The parent called on the Ministry of Education and the Town and Country Planning Division to intervene expeditiously to prevent further distress to parents and pupils. “We need your immediate attention to this matter. Please inspect this school. Please look at the reports that have been done. Please deal with this and put an end to all of this so our babies can be where they should be, in the school yard playground,” the parent said.
Another parent, Marsha Riley, pleaded with the corporation to drop the case and allow the school to open to see if the fears of traffic gridlock would materialise. “All I am asking is to give the plan a chance. Put the school under probation. Carefully monitor the traffic and noise. Then make a decision,” Riley said.
Resident says
Despite the pleas of concerned parents, residents yesterday claimed their opposition was justified as their concerns were not just limited to traffic but also the legality of the schools occupying residential properties. “I am very sorry for the little children but what is right is right. Don’t come into our area and do it illegally,” a resident, who asked to remain unidentified, said in a telephone interview yesterday.
The resident claimed the association was not against the school but against the illegal conversions of residences to businesses in their community. “If they had gone through the right processess and got permission it would have been a different story,” the passionate resident said.

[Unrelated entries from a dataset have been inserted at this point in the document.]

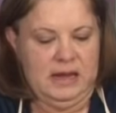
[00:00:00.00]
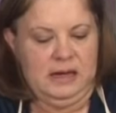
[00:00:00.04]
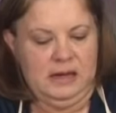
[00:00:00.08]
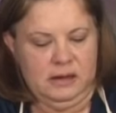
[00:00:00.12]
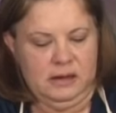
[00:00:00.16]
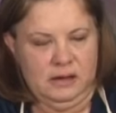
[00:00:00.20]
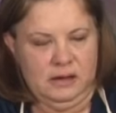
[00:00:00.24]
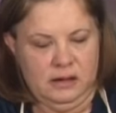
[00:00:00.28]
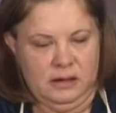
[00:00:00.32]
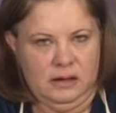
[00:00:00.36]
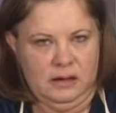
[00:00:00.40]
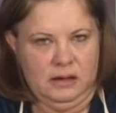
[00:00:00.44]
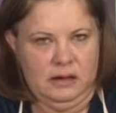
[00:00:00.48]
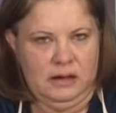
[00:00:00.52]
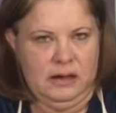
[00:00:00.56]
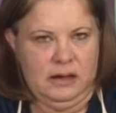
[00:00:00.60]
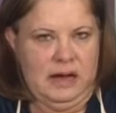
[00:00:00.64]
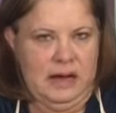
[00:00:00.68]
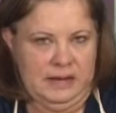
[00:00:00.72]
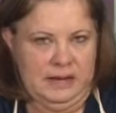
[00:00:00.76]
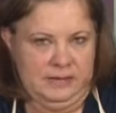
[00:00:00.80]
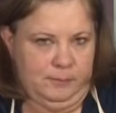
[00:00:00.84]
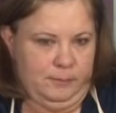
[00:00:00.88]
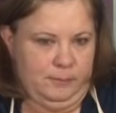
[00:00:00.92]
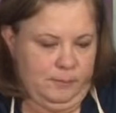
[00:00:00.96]
a
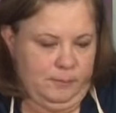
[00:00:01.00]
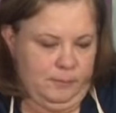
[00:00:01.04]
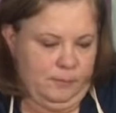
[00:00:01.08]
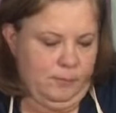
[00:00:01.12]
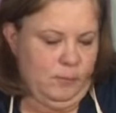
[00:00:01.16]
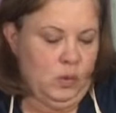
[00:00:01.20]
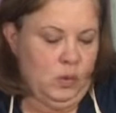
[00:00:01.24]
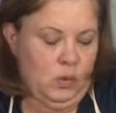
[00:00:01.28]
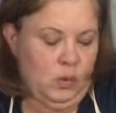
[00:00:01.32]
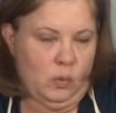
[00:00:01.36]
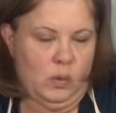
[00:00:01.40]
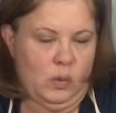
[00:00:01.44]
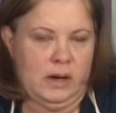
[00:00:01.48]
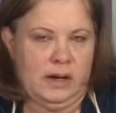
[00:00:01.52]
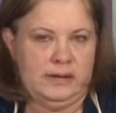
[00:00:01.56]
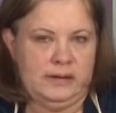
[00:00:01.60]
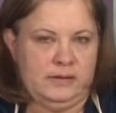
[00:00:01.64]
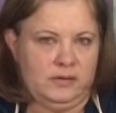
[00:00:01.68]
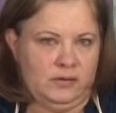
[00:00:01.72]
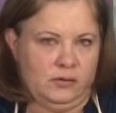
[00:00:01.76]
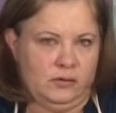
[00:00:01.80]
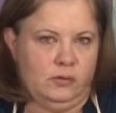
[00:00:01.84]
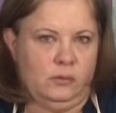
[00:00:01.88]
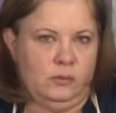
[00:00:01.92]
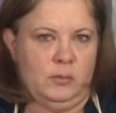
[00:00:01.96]
add more
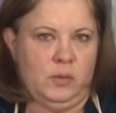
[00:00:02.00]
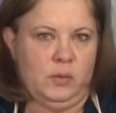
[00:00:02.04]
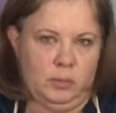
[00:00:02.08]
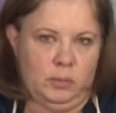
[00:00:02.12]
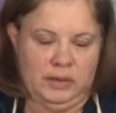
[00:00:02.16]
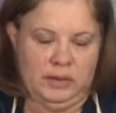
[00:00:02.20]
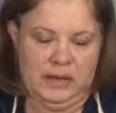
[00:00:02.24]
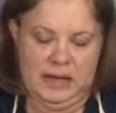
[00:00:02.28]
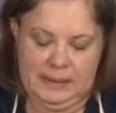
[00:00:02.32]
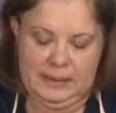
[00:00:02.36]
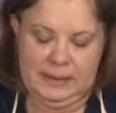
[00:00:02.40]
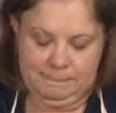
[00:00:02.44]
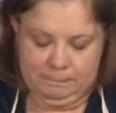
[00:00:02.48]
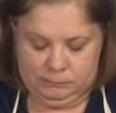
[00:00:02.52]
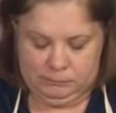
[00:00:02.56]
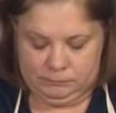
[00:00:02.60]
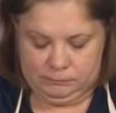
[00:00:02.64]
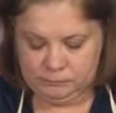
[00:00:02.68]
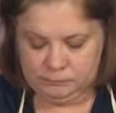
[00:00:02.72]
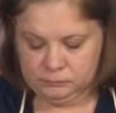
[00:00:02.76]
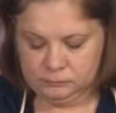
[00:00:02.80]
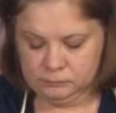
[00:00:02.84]
white or more black.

Besides planning approval, the resident also claimed the school did not consult with the Ministry of Education and constructed an illegal road in the car park area of the properties, which has been earmarked as a pick-up and drop-off zone for parents.
One entrance is on the narrow Champs Elysees road.
About the schools
The schools, founded in 2008 and 2010, require parents to make an $8,000 contribution to a capital fund, in addition to over $15,000 in annual school fees. Arbor is a kindergarten and Rosewood a primary and secondary school for girls. The joint student population is estimated at 220, in addition to 30 teachers. EDFAM, the non-profit organisation which runs the two schools, also runs Trimont College, a primary and secondary school for boys in Glencoe.